Tasmanians have been urged to prioritise local people and the local economy, rather than fall for exaggerated industry claims about the benefits of poker machines.
Tim Costello is one of the nation’s leading advocates on poker machine reform.
“Whatever the election outcome, things are set to dramatically change in relation to the level of harm caused by poker machines in Tasmania,” said Revd Costello. “This state is about to set a course - not for the next few years, but for decades to come”.
Revd Costello said the Liberal plan would see pokies ownership move to an even more dangerous and competitive venue-owned model.
“If that happens, this state needs to be prepared for a potential move by a ruthless pokies operator like Woolworths to swoop in and become the state’s biggest operator, like it is in Victoria, South Australia, NSW and Queensland”. Woolworths already has a foothold in Tasmania, with five venues in the state.
Revd Costello said the Victorian experience had shown that competitive licensing was a recipe for disaster. “Tasmania’s gambling landscape would fundamentally shift and there’d be no turning back,” he said. “The more a bidder pays for a licence to operate a pokies venue, the more money they want to take out of that community. It also means that even more powerful vested interests get involved in your state’s affairs – with all the negative consequences that go with that”.

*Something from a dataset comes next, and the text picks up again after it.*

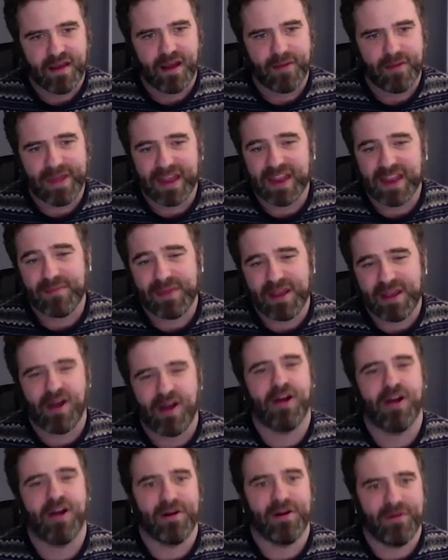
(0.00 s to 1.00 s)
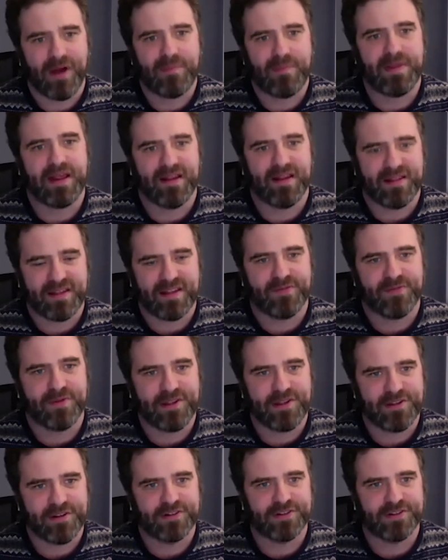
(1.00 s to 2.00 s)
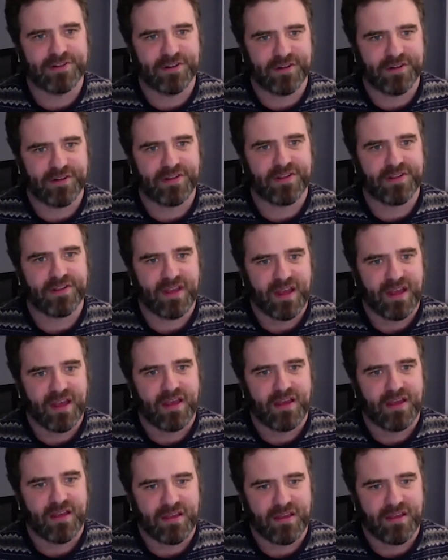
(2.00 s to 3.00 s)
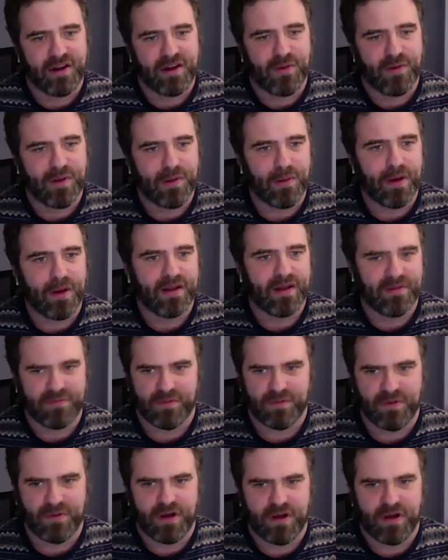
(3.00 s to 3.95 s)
That can be hard, right? Because as researchers, we want to,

Tim Costello, who attended a public forum in the North West region last night, urged Tasmanians to see through industry’s threats and exaggerated claims.
“As expected, we’ve heard all sorts of ridiculous figures being thrown about,” he said. “The reality is that poker machines are sucking millions of dollars out of this state. The negative effects also cost Tasmania in relation to people’s health, family breakdown, crime and suicide.
“If you want to support local businesses and jobs, then take this opportunity to get poker machines out of hotels and clubs,” said Revd Costello. “Make the most of what’s special about your state, including the sense of community. People don’t come to this state to play poker machines”.
“Tasmania is ready to see the money being lost to poker machine redirected into local spending. Most importantly, this State can choose to dramatically reduce the harm poker machines cause to people. 40% of the revenue from poker machines is from people with a gambling addiction. Tasmanians know there are far better, more creative and ethical ways to do business”.